Prerequisites: The Safety Net

Before running any experiment, you need three things:

1. Observability: You must be able to see what's happening. Metrics (Prometheus), logs (Loki/ELK), and traces (Jaeger/Tempo) for the services you're testing. If you can't measure the impact, don't inject the fault.

2. Abort conditions: Define exactly when to stop the experiment. Example: "Abort if error rate exceeds 5% or p99 latency exceeds 2 seconds."

3. Blast radius controls: Every experiment targets a specific, limited scope. Never inject faults cluster-wide on your first attempt.

We use Litmus Chaos for Kubernetes environments. It's open-source, has a solid operator model, and provides built-in abort mechanisms. Install it:

helm repo add litmuschaos https://litmuschaos.github.io/litmus-helm/
helm install chaos litmuschaos/litmus \
  --namespace litmus --create-namespace \
  --set portal.frontend.service.type=ClusterIP

Experiment 1: Pod Kill -- "Can Your Service Survive a Restart?"

This is the easiest, safest, and most revealing chaos experiment. Kill one pod of a multi-replica deployment and verify the service continues functioning.

Why this matters: You'd be surprised how many "highly available" services have hidden single points of failure. Sticky sessions that aren't properly drained. In-memory caches that cause cold-start latency spikes. Health checks that pass before the application is actually ready. We've seen services with 5 replicas go down from a single pod kill because of a badly configured readiness probe.

The hypothesis: "If we kill 1 of 3 pods of the payment-service, the service will continue processing requests with no errors and latency will remain under 500ms p99."

apiVersion: litmuschaos.io/v1alpha1
kind: ChaosEngine
metadata:
  name: payment-pod-kill
  namespace: production
spec:
  engineState: active
  appinfo:
    appns: production
    applabel: app=payment-service
    appkind: deployment
  chaosServiceAccount: litmus-admin
  experiments:
    - name: pod-delete
      spec:
        components:
          env:
            - name: TOTAL_CHAOS_DURATION
              value: "30"
            - name: CHAOS_INTERVAL
              value: "30"
            - name: PODS_AFFECTED_PERC
              value: "33"
            - name: FORCE
              value: "false"
        probe:
          - name: payment-health
            type: httpProbe
            httpProbe/inputs:
              url: http://payment-service.production:8080/health
              method:
                get:
                  criteria: ==
                  responseCode: "200"
            mode: Continuous
            runProperties:
              probeTimeout: 5s
              interval: 2s
              retry: 3
              probePollingInterval: 1s

What to watch:

Does Kubernetes schedule a replacement pod quickly? (Should be <10 seconds)
Do in-flight requests fail or get retried? (Check your load balancer's retry config)
Does the new pod become ready before traffic hits it? (readinessProbe correctness)
Is there a latency spike during the transition? (Connection draining behavior)

What we typically find: About 40% of services we test have at least one issue.

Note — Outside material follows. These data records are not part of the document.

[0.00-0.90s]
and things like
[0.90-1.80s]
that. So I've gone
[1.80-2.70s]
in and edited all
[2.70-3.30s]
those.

The most common: readiness probes that return 200 too early (before connection pools, caches, or config are initialized), causing a burst of 503s when traffic routes to the not-yet-ready pod.

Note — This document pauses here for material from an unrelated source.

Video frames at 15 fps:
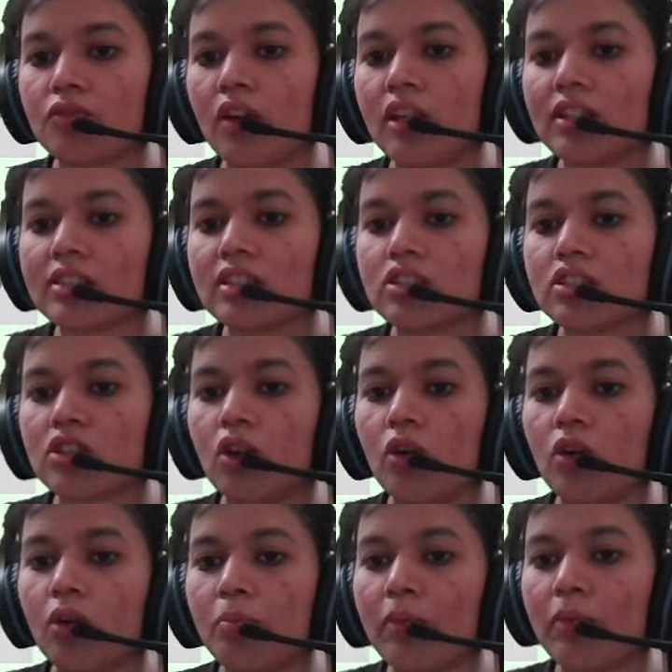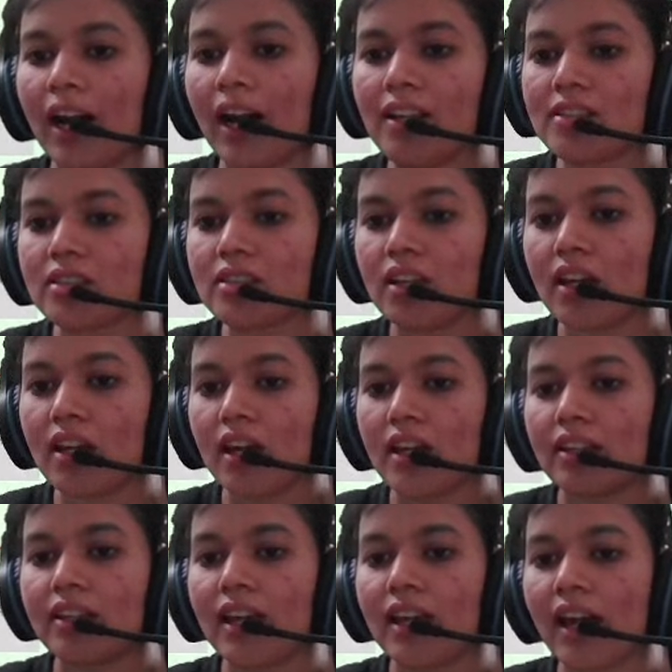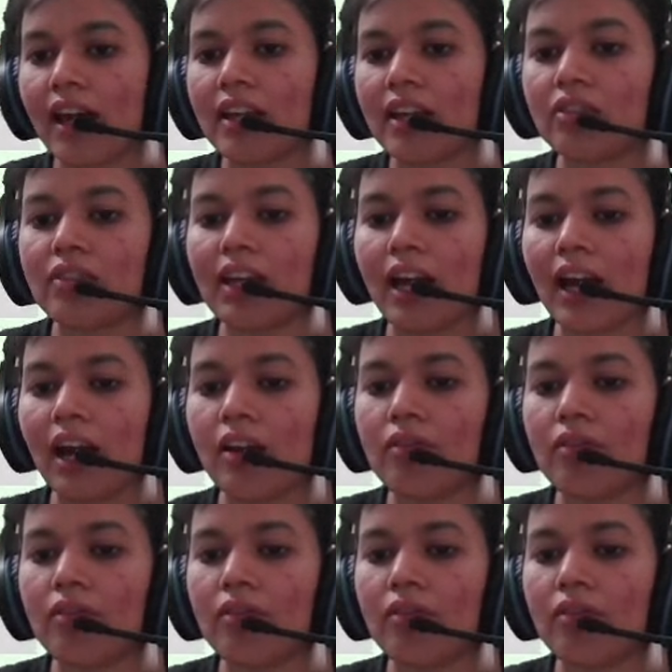Now we talk about the structure of chloroplast.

The fix is usually one line:

readinessProbe:
  httpGet:
    path: /ready  # NOT /health -- separate endpoint that checks dependencies
    port: 8080
  initialDelaySeconds: 10  # Give the app time to warm up
  periodSeconds: 5
  failureThreshold: 3

Experiment 2: Network Latency Injection -- "What Happens When Your Database Is Slow?"

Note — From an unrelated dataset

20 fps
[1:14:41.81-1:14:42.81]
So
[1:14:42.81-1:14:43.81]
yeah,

This experiment adds artificial latency to network traffic between your application and its database (or any downstream dependency). It's more realistic than a pod kill because slow dependencies are far more common than dead ones -- and far more insidious.

Why this matters: A dead dependency triggers circuit breakers and fails fast. A slow dependency is worse: it holds connections open, backs up thread pools, and cascades failures upstream. This is how one slow database query takes down your entire platform.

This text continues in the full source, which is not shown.